The irony is that if the North American International Auto Show would have remained in the bitter cold of January in Detroit, it would have still happened. As the title says, today brings the grim news that much of the industry worried about in the weeks leading up to the moment. The 2020 Detroit Auto Show is officially canceled, as TCF Center, formally Cobo Hall, will be repurposed as an infirmary to treat patients as the COVID-19 pandemic is expected to continue freeze the world in place.
The 2020 Detroit Auto Show was scheduled for June 7-20 at TCF Center and at nearby outside venues such as Hart Plaza, which . The show had traditionally been held in January, but was moved to the summer to be more consumer-focused as automakers dropped out and held more individual events to showcase their vehicles. The Detroit District of the US Army Corps was evaluating at least 15 sites, and is working under the Federal Emergency Management Agency (FEMA) to establish them, but at the direction of the state to assess a list of infirmaries that the office of Michigan Governor Gretchen Whitmer prepared. President Trump approved federal disaster relief funding for Michigan. Similarly, the Javits Convention Center in New York City – which hosts the New York International Auto Show – has been repurposed as an infirmary for the massive spike of coronavirus patients.
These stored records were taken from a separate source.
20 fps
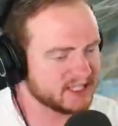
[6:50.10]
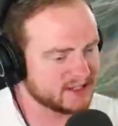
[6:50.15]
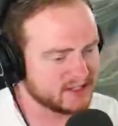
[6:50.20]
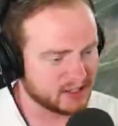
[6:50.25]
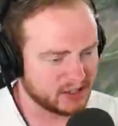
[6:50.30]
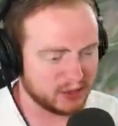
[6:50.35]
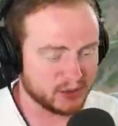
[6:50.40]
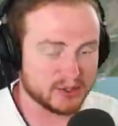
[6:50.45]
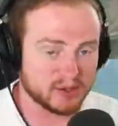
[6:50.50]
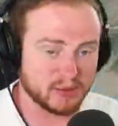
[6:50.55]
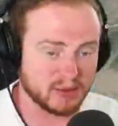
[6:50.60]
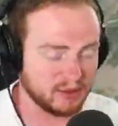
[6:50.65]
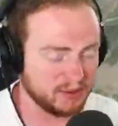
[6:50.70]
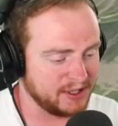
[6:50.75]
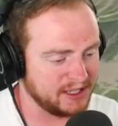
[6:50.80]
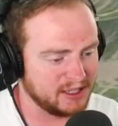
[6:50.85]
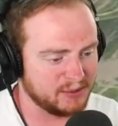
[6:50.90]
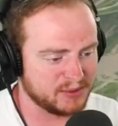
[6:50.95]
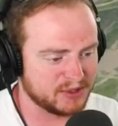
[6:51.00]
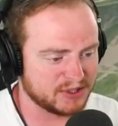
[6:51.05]
is the coaster, by the
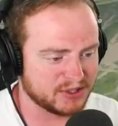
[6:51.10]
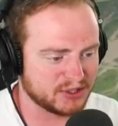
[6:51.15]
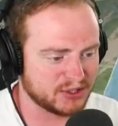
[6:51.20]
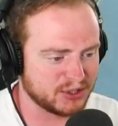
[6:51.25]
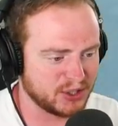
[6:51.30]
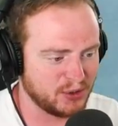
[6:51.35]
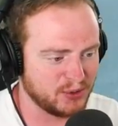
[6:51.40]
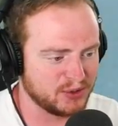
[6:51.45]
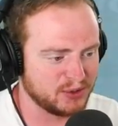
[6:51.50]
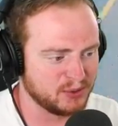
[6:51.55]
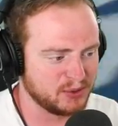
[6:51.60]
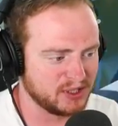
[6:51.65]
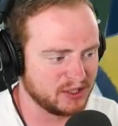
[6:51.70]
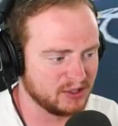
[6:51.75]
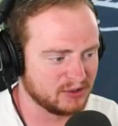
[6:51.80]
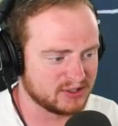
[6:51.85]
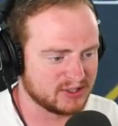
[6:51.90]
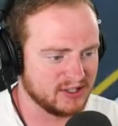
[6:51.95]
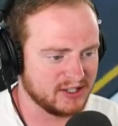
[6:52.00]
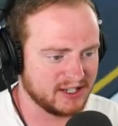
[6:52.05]
way. Let me just show you what it
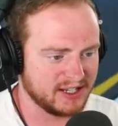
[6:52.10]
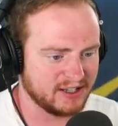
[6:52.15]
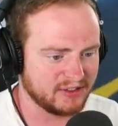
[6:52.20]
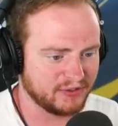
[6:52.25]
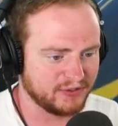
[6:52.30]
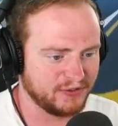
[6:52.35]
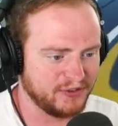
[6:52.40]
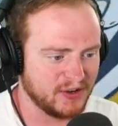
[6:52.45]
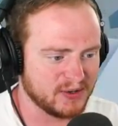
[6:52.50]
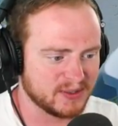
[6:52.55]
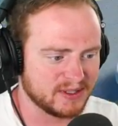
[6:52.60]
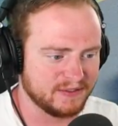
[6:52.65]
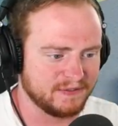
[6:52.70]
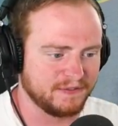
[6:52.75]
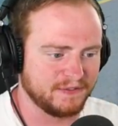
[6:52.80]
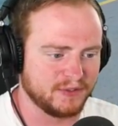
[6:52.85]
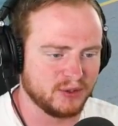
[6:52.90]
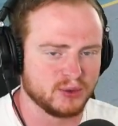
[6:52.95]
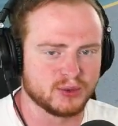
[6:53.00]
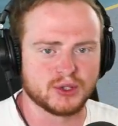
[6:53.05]
looks like. It's very
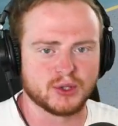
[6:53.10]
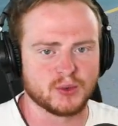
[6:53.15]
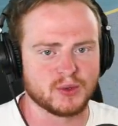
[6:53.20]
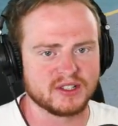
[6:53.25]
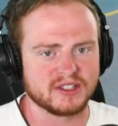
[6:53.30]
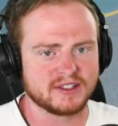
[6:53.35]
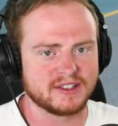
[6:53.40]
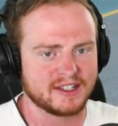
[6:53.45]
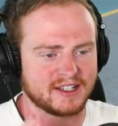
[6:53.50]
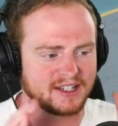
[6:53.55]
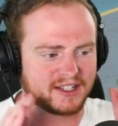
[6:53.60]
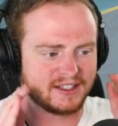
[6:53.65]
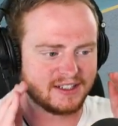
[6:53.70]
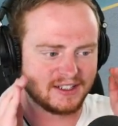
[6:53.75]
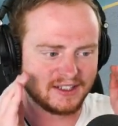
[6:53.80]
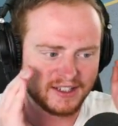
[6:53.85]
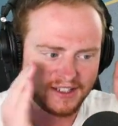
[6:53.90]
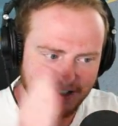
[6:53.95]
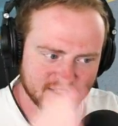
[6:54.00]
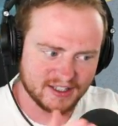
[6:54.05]
futuristic
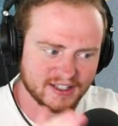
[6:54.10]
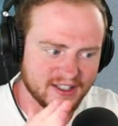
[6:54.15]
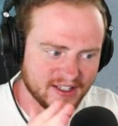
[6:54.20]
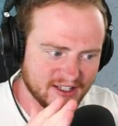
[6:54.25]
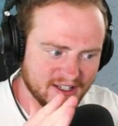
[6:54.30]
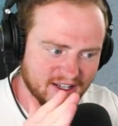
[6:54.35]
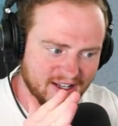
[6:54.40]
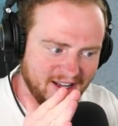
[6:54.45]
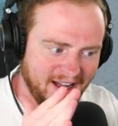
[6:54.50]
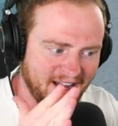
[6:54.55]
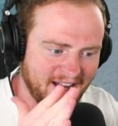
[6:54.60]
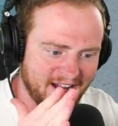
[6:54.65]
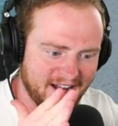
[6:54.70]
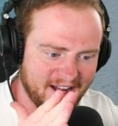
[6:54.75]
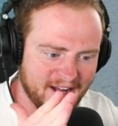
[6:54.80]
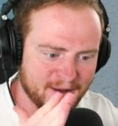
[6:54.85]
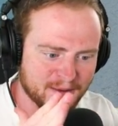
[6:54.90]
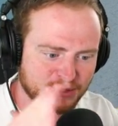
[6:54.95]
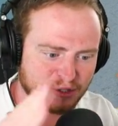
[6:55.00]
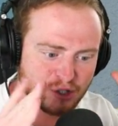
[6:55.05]
and
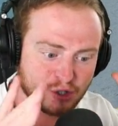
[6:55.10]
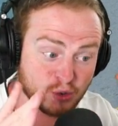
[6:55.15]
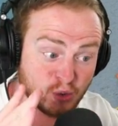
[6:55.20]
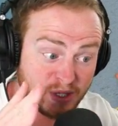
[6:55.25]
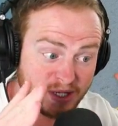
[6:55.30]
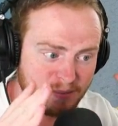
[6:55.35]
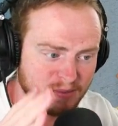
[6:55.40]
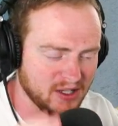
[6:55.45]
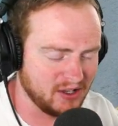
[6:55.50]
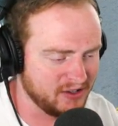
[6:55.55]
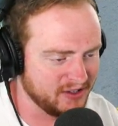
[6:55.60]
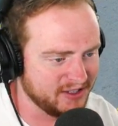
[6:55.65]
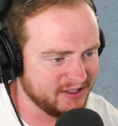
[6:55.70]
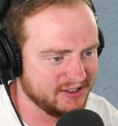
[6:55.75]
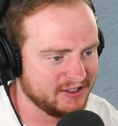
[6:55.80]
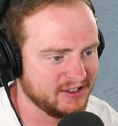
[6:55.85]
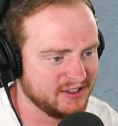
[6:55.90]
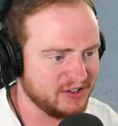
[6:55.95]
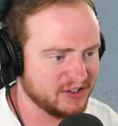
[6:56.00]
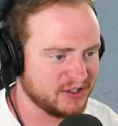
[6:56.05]

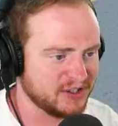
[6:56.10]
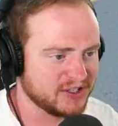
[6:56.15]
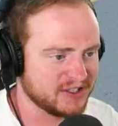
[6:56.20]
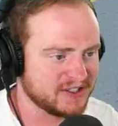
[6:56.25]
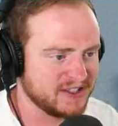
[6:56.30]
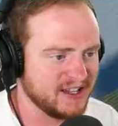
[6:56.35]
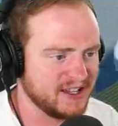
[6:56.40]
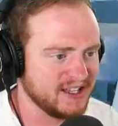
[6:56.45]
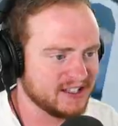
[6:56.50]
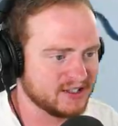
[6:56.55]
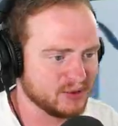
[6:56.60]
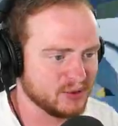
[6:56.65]
streamlined, I should say. It's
The State of New York alone accounts for nearly half of America’s 120,000-plus confirmed cases as of Saturday, March 28. Michigan is the fourth highest state with COVID-19 confirmations, with 4,650 infections and 111 deaths.
The show’s cancelation comes from an internal memo sent to sponsors, obtained by Automotive News.
“The health and welfare of the citizens of Detroit and Michigan is paramount,” Rod Alberts, executive director of the show, said in the memo. “TCF Center is the ideal location for this important function at this critical and unprecedented time.”